ATK offer and firm outlook

I'm a 2nd-year MBA student at an M7. I just received an offer from A.T. Kearney (in the US), and I'm pretty floored by the package. I know this is pretty much the norm at MBB (though ATK's all-in is actually higher than MBB's), and I'm curious to know if this is the case with other firms as well.

Also, perhaps industry insiders might know: How is A.T. Kearney poised over the next few years? I guess I'm a little concerned given Booz has been acquired by PwC, Monitor by Deloitte and Roland Berger has been shopping around for a while...that said, ATK has this whole "Vision 2020" thing going on (google "A.T. Kearney and "Vision 2020") that I think sets it apart. What do you think?

 

My two cents - atk is on par if not better than Booz or monitor Deloitte. Unf for Booz and monitor their brands are being diluted by the giant who swallowed them. I haven't seen any proof Deloitte know what to do with monitor and the word on the street is that the monitor folks are bailing left and right because they don't want to be in a big implementation body shop.

Consulting is a year by year proposition anyway so ATK will be just fine in the short run. Congrats on the offer.

 

Thanks! As for Deloitte Monitor (they made it a point during recruiting to emphasize that they're different from S&O), I know of quite a few people who already moved or are moving on to "greener" pastures elsewhere. Monitor has definitely lost its sheen, and I guess the story will be the same for Booz. I guess given that ATK and Booz were in merger talks 3-4 years back, I was just curious as to how ATK is positioned going forward...though, of course, you did have a point when you said consulting is a year by year proposition.

 

ATK is a solid shop. If they do not sell themselves in the next year to the Big 4, there is a good chance that they will not exist as a firm in the near future.

 

Lol. I think that I am making this sound more dire than it actually is. The strategic consulting world is undergoing massive consolidation. The days of the second tier shop are over. Parthenon has been approached by Big 4 but have rebuffed so far. LEK are for sale. An RB/Deloitte merger is imminent. The Strategy world is McKinsey BCG and to a lesser extent Bain. The Big 4 are the only ones with the capital and ambition to help the second tier stay afloat. Unfortunately, the senior partners at ATK do not realize this. Whatever second tier shop is the last one to sell will fold unfortunately.

 
Best Response
udkeudke:

Lol. I think that I am making this sound more dire than it actually is. The strategic consulting world is undergoing massive consolidation. The days of the second tier shop are over. Parthenon has been approached by Big 4 but have rebuffed so far. LEK are for sale. An RB/Deloitte merger is imminent. The Strategy world is McKinsey BCG and to a lesser extent Bain. The Big 4 are the only ones with the capital and ambition to help the second tier stay afloat. Unfortunately, the senior partners at ATK do not realize this. Whatever second tier shop is the last one to sell will fold unfortunately.

The Big4 acquisitions/rumored acquisitions have much more to do with their own desire to rebuild their consulting practices than some doomsday for tier 2 strat houses. Audit revenues are flattening, Enron's in the rearview and the Big4 want these lucrative and diversified practices to bolster firm-wide revenues.

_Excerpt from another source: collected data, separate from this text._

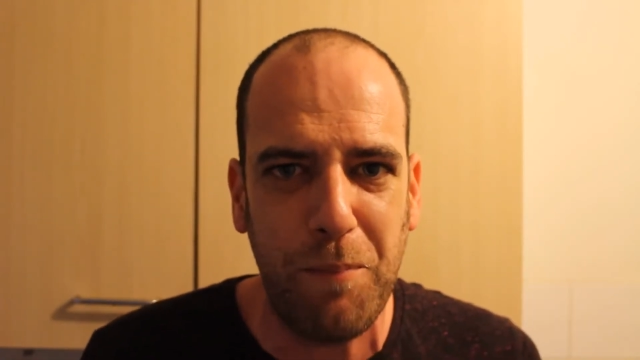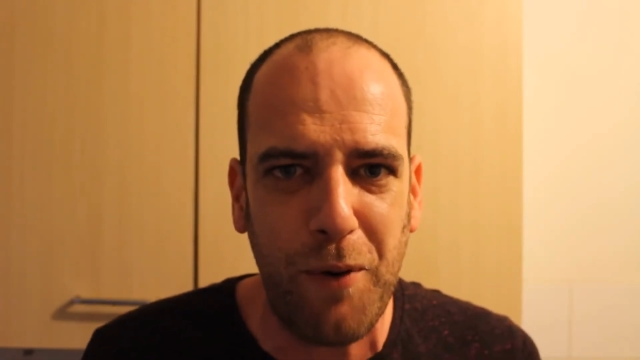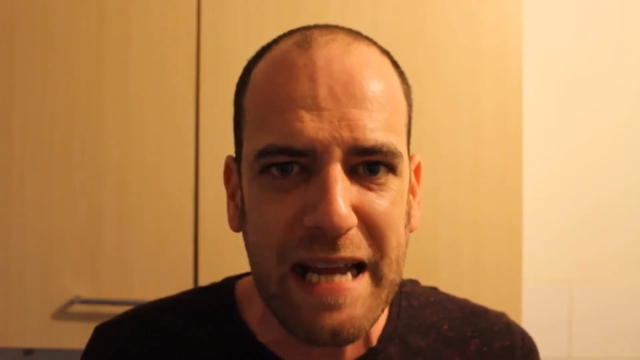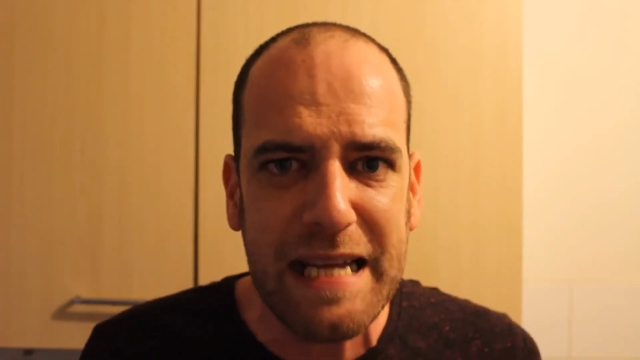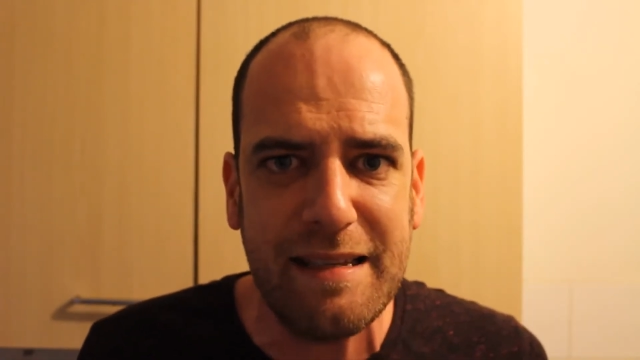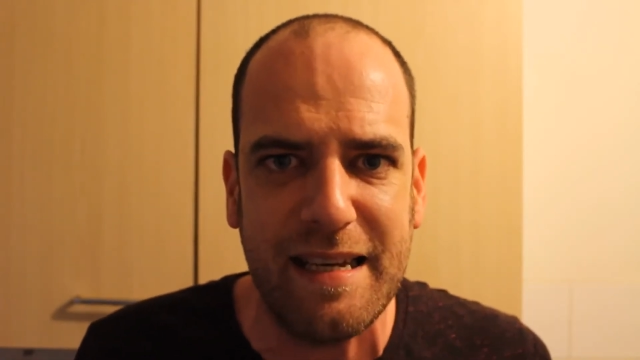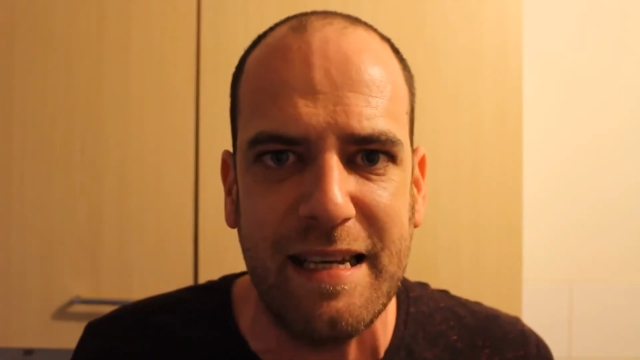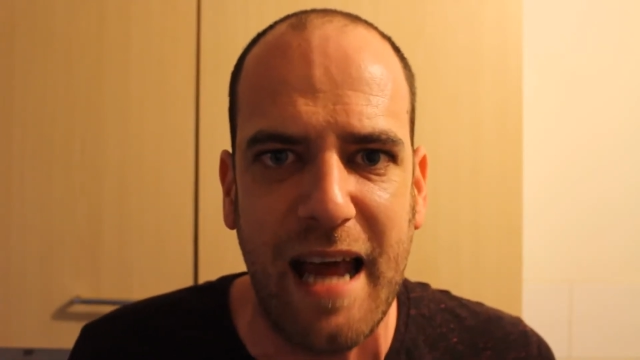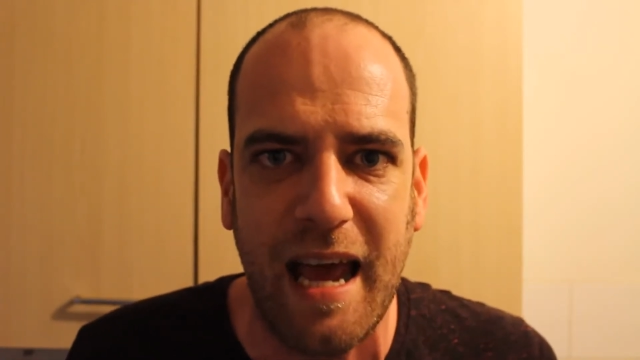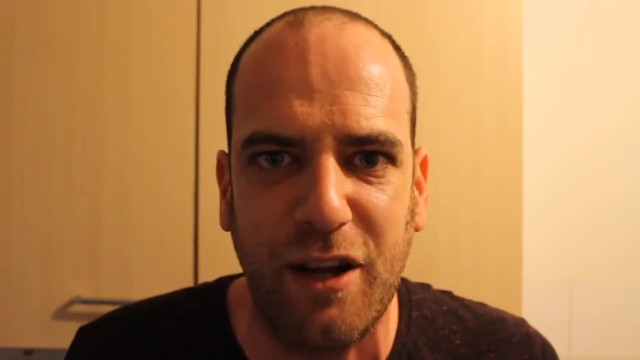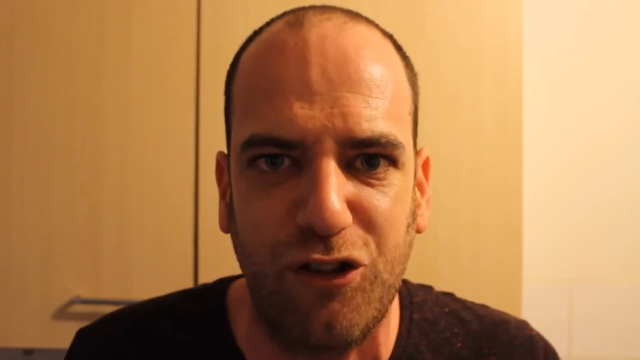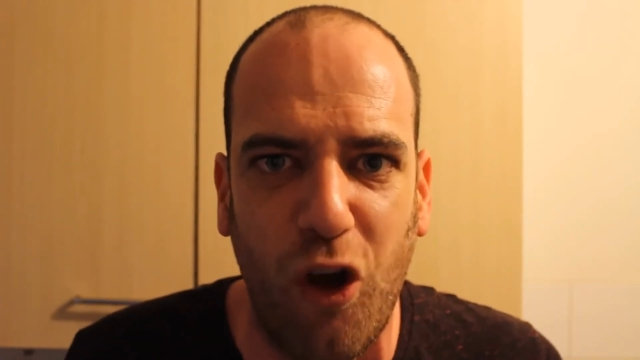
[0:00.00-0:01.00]
brains in
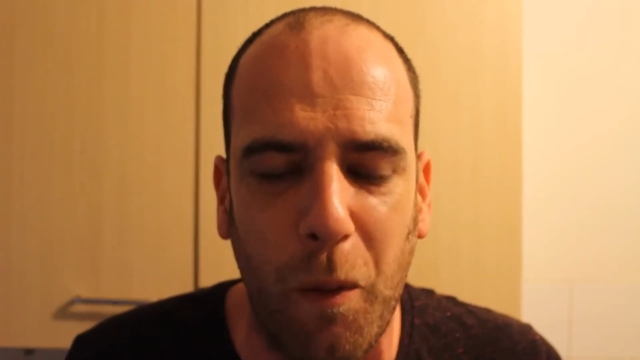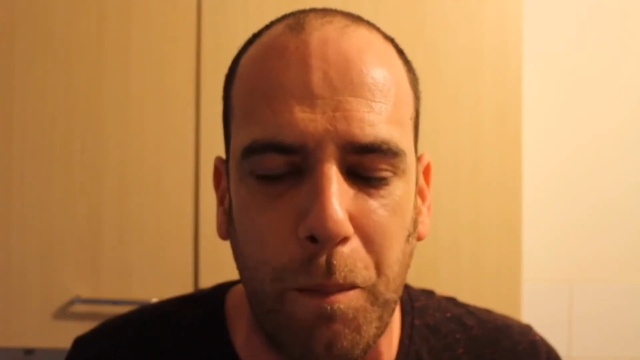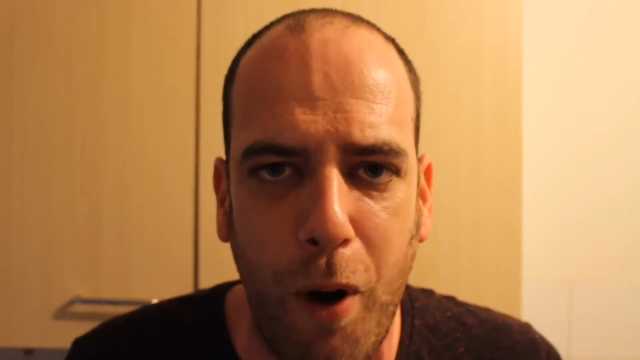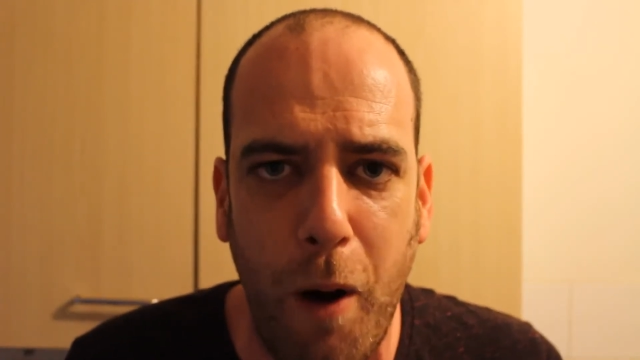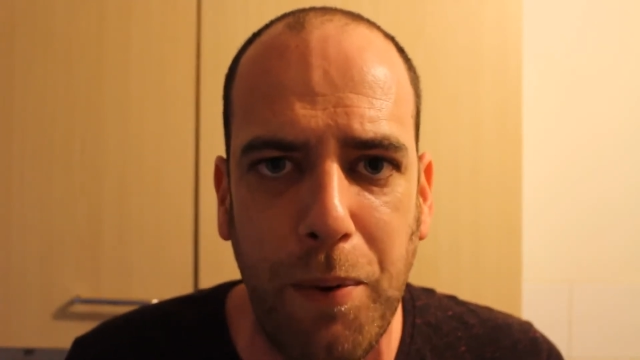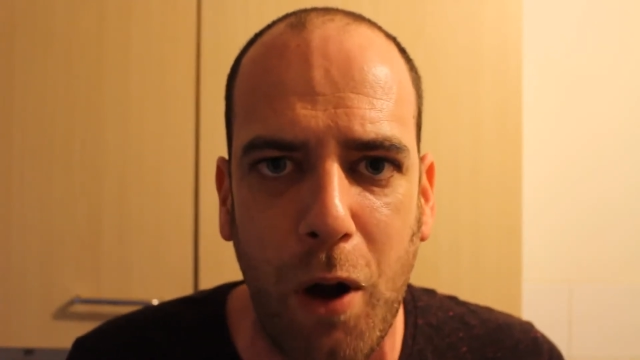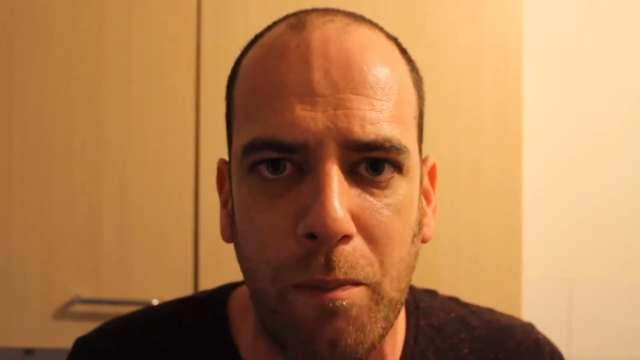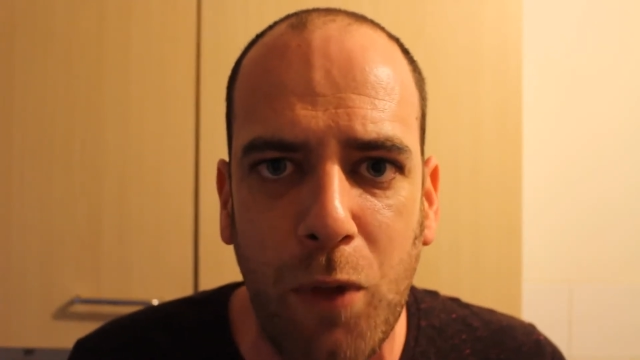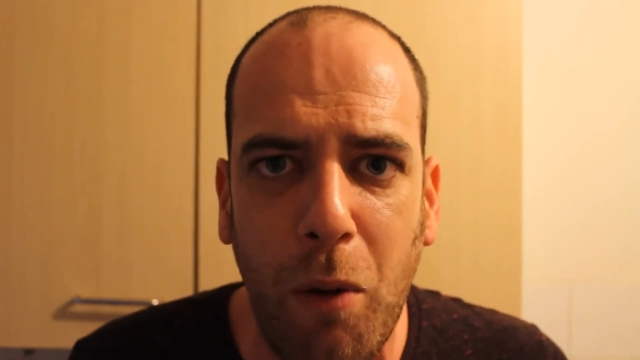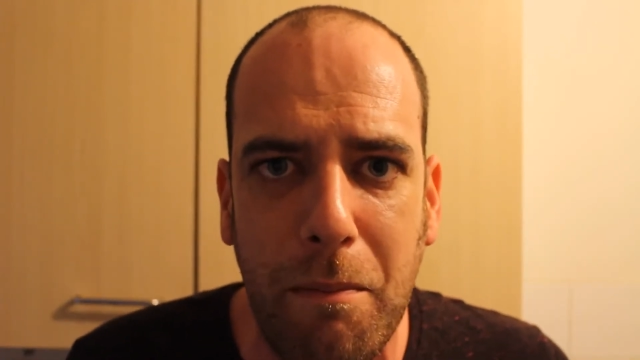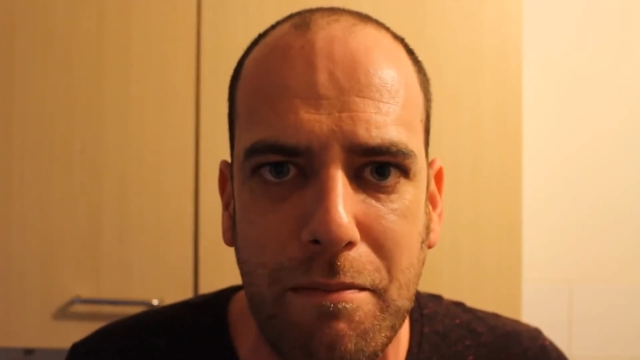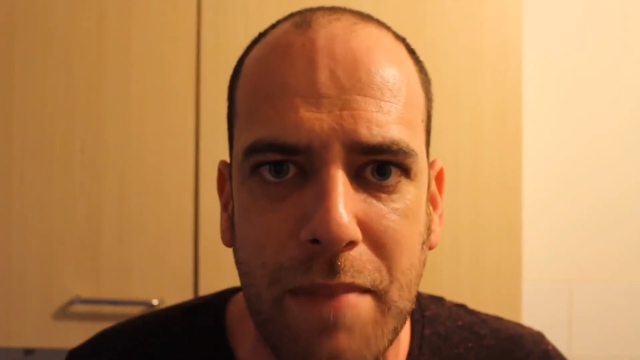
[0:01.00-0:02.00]
there that's got the problem,
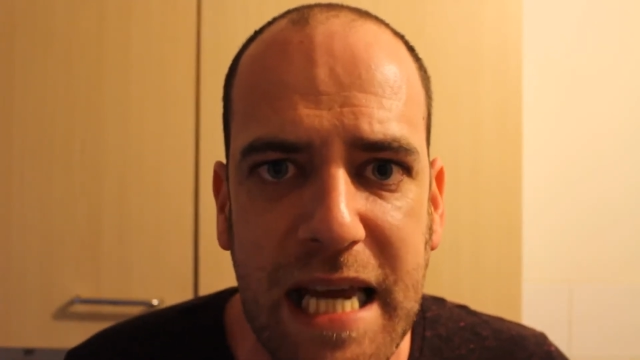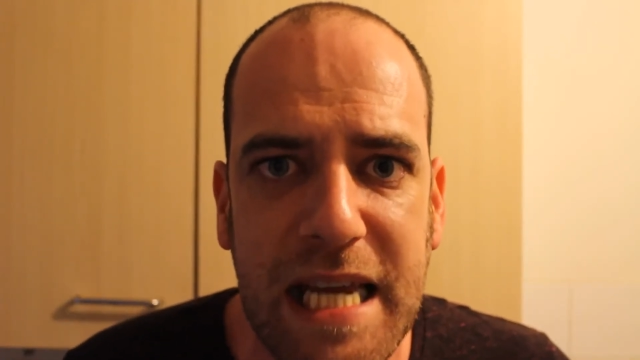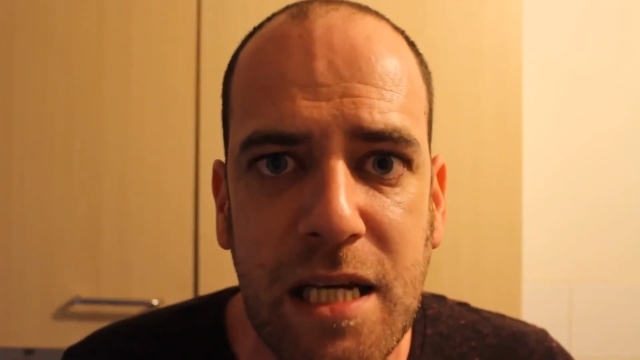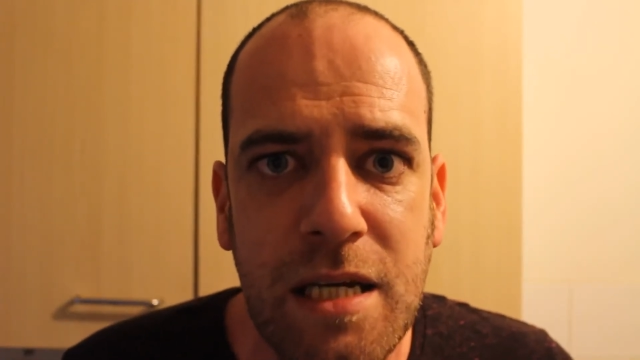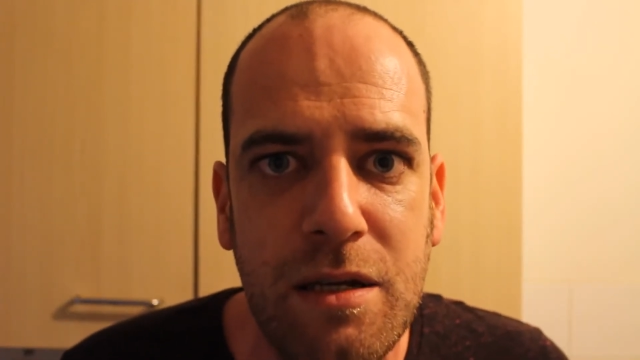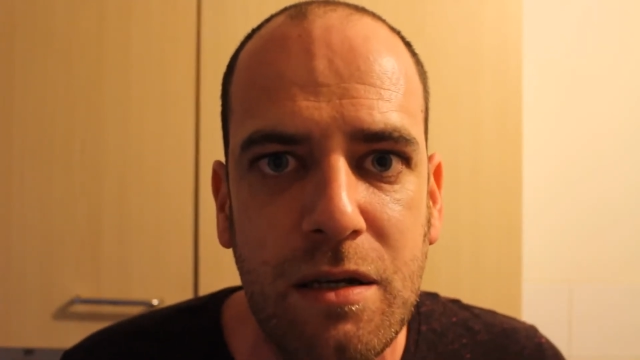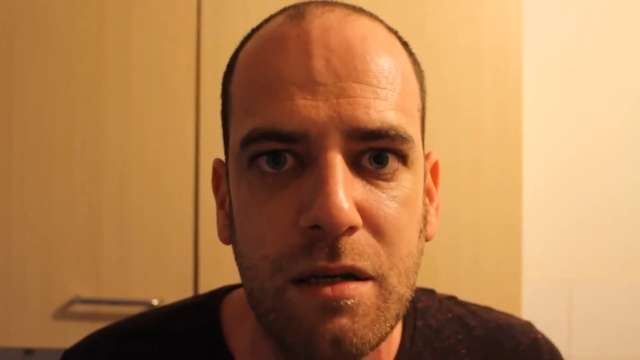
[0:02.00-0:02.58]
not me.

Consulting firms who want to remain independent will continue to expand their un-sexy, but steady revenue generating, consulting practices. Strat is too fickle to be your only meal; you need the fibers and proteins along with the sugar to remain healthy.

 

Why do you think ATK would have to sell themselves to one of the Big 4 instead of merging with another Tier 2 or even being purchased by MBB? If Bain (or even BCG) want to grow quickly and increase their presence in operations/supply chain, wouldn't ATK be the prime candidate?

 
FamousAmos:

Why do you think ATK would have to sell themselves to one of the Big 4 instead of merging with another Tier 2 or even being purchased by MBB? If Bain (or even BCG) want to grow quickly and increase their presence in operations/supply chain, wouldn't ATK be the prime candidate?

From an MBB perspective, why buy the whole firm? Can't you just poach off a few partners, principals or some talent and build it accordingly? Believe it or not, culture does matter at these places, and you are diluting your special sauce by at least 40% by grafting on what most people there would think is an "inferior" shop, making for all kind of odd internal relationships. There are better ways of spending $1B of the partnership's money.

 

Congrats on the offer and I am also keen on knowing the potential outlook of the firm.

From the conversation here it seems that a merger seems unlikely. The only upside of considering ATK is that I hope the operational side will offer some experience to setting up a firm in the future.